Survival of metabolically inhibited ventricular myocytes is enhanced by inhibition of rigor and SR Ca2+ cycling.

During severe ATP depletion, sarcolemmal rupture resulting from rigor- and/or Ca(2+)-induced myofilament force development is considered to be an important cause of irreversible cell injury. Recent experiments in our laboratory demonstrated that during prolonged metabolic inhibition (MI) in adult rabbit ventricular myocytes, in which rigor was prevented by exposure to 30 mM 2,3-butanedione monoxime (BDM), cyclic uptake and release of cystolic Ca2+ occurred and was associated with strong phasic contractions.

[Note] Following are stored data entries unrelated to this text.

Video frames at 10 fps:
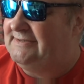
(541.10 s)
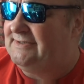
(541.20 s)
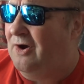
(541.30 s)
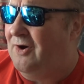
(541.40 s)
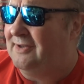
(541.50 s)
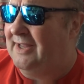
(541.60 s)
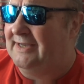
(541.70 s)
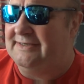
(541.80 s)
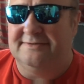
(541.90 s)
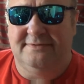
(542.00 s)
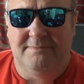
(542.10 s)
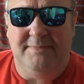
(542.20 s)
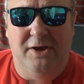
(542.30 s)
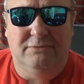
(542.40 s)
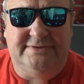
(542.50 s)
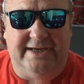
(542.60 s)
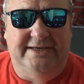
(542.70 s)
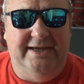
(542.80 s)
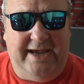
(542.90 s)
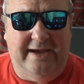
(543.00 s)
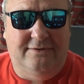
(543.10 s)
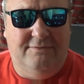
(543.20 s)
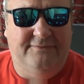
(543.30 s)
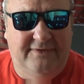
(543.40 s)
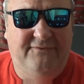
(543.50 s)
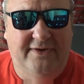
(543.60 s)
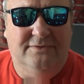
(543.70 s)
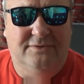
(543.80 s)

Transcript: sort of like the music you get you feel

To investigate the relative contribution of this sarcoplasmic reticulum Ca2+ cycling and associated force development to energy depletion injury, the effects of BDM together with 7 mM caffeine were examined in isolated rabbit ventricular myocytes subjected to MI with 2 mM NaCN and 20 mM 2-deoxyglucose (2-DG). During 90 min of MI with CN and 2-DG, no cells retained a rod shape in the absence of BDM or caffeine. In the presence of both 30 mM BDM and 7 mM caffeine during MI, preservation of rod morphology was enhanced, and 52 +/- 6.2% of cells retained a rod shape 48 h after metabolic inhibition and had normal ATP content and resting membrane potential. Both systolic and diastolic functions of cells that survived MI, however, were impaired. We conclude that exposure to caffeine together with BDM markedly enhances survival of myocytes during severe prolonged ATP depletion. After recovery, these isolated myocytes show some characteristics of stunning.